• Task goal
Before copying, find the line below that contains "[0:00.90-0:01.80]"; then return it and all later lines exactly, up to and including the final line, with no pictures.

• Dataset content

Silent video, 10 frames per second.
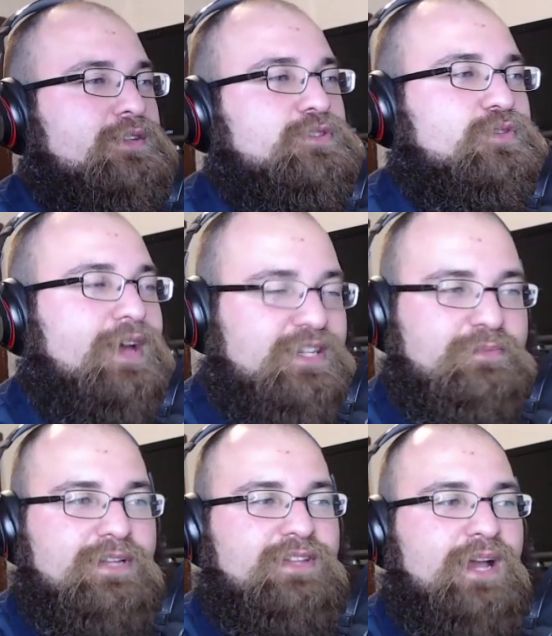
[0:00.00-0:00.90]
So that is
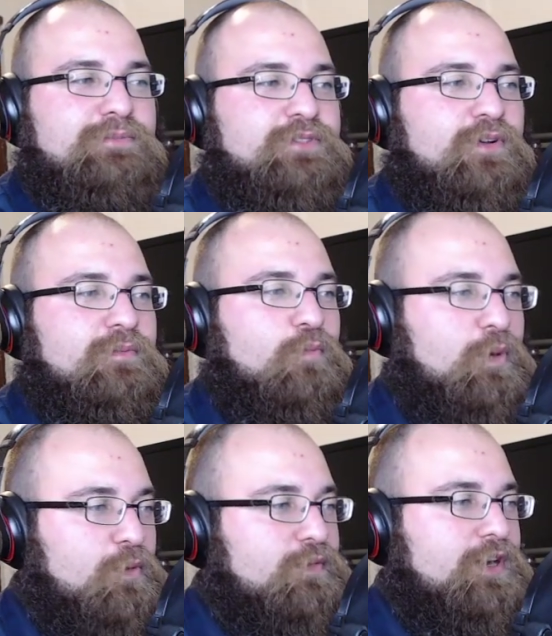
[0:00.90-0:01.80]
my time stone. We're
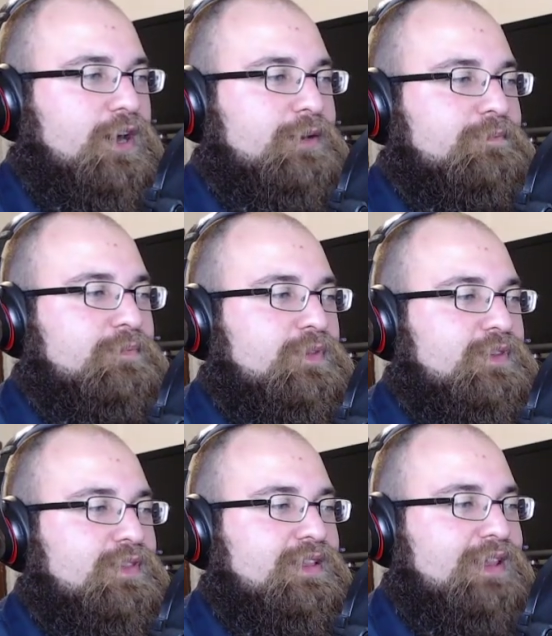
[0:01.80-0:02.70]
moving on
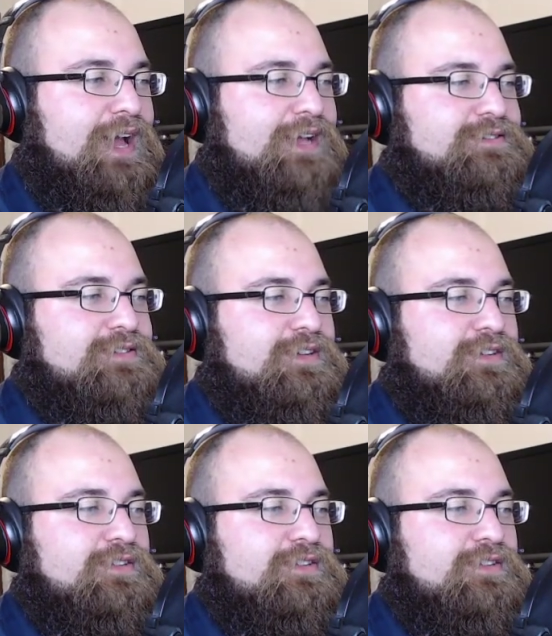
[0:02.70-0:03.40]
to the last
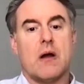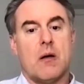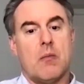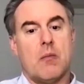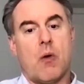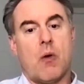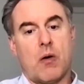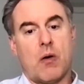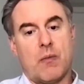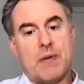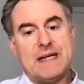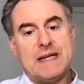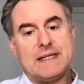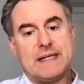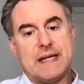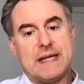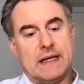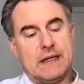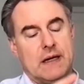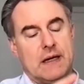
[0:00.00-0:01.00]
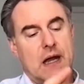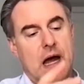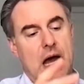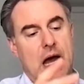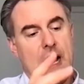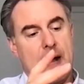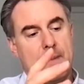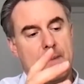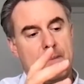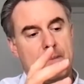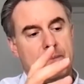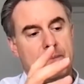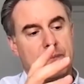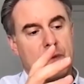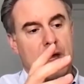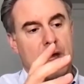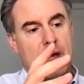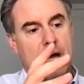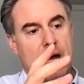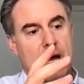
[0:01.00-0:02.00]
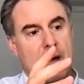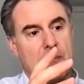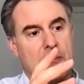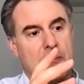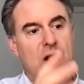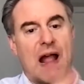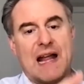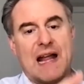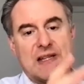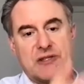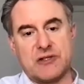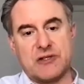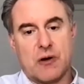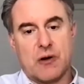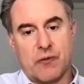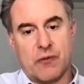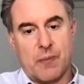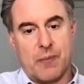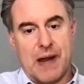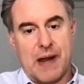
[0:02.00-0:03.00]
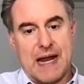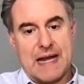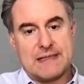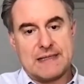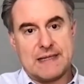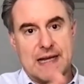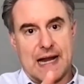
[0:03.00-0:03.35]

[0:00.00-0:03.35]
more recent client server based.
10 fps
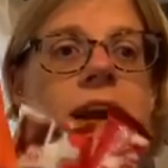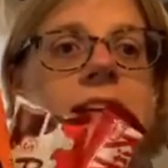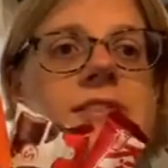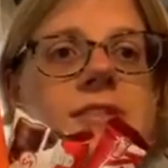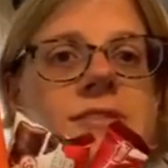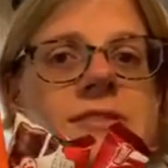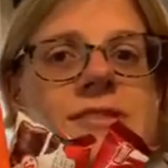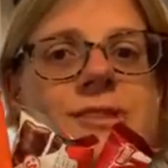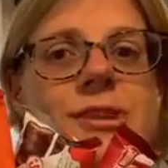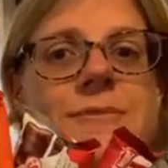Hey Jules,
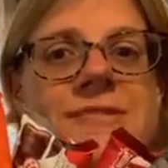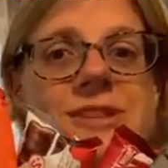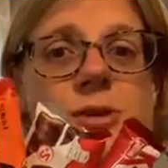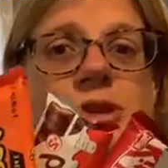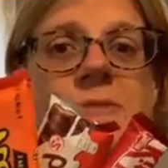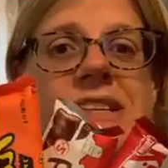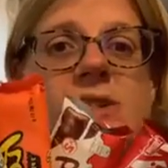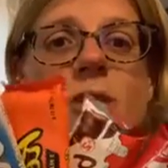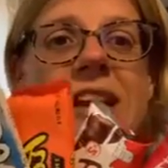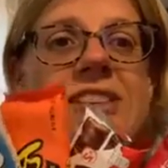you just
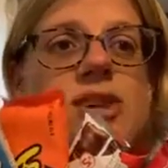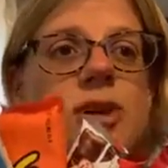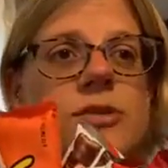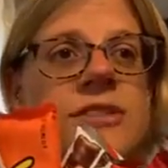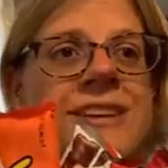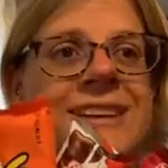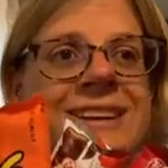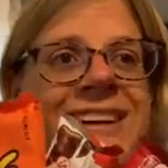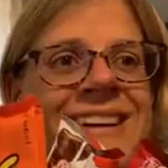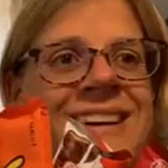missed all this, Jules.
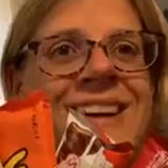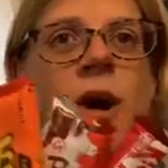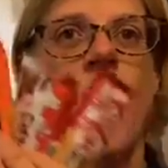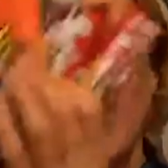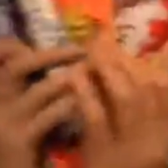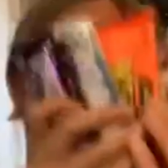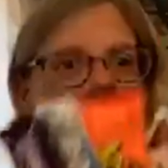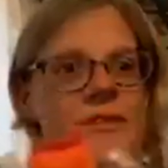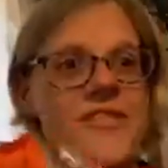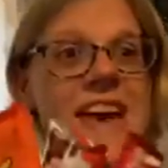
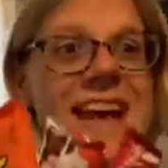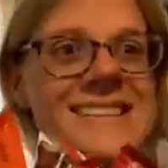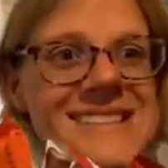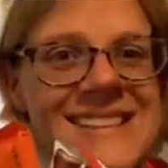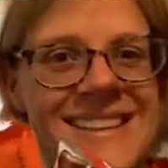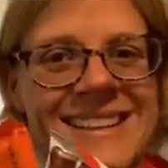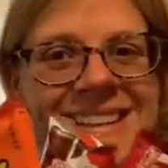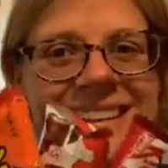All of this.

• Result for this exercise
[0:00.90-0:01.80]
my time stone. We're
[0:01.80-0:02.70]
moving on
[0:02.70-0:03.40]
to the last
[0:00.00-0:01.00]
[0:01.00-0:02.00]
[0:02.00-0:03.00]
[0:03.00-0:03.35]

[0:00.00-0:03.35]
more recent client server based.
10 fps
Hey Jules,
you just
missed all this, Jules.
All of this.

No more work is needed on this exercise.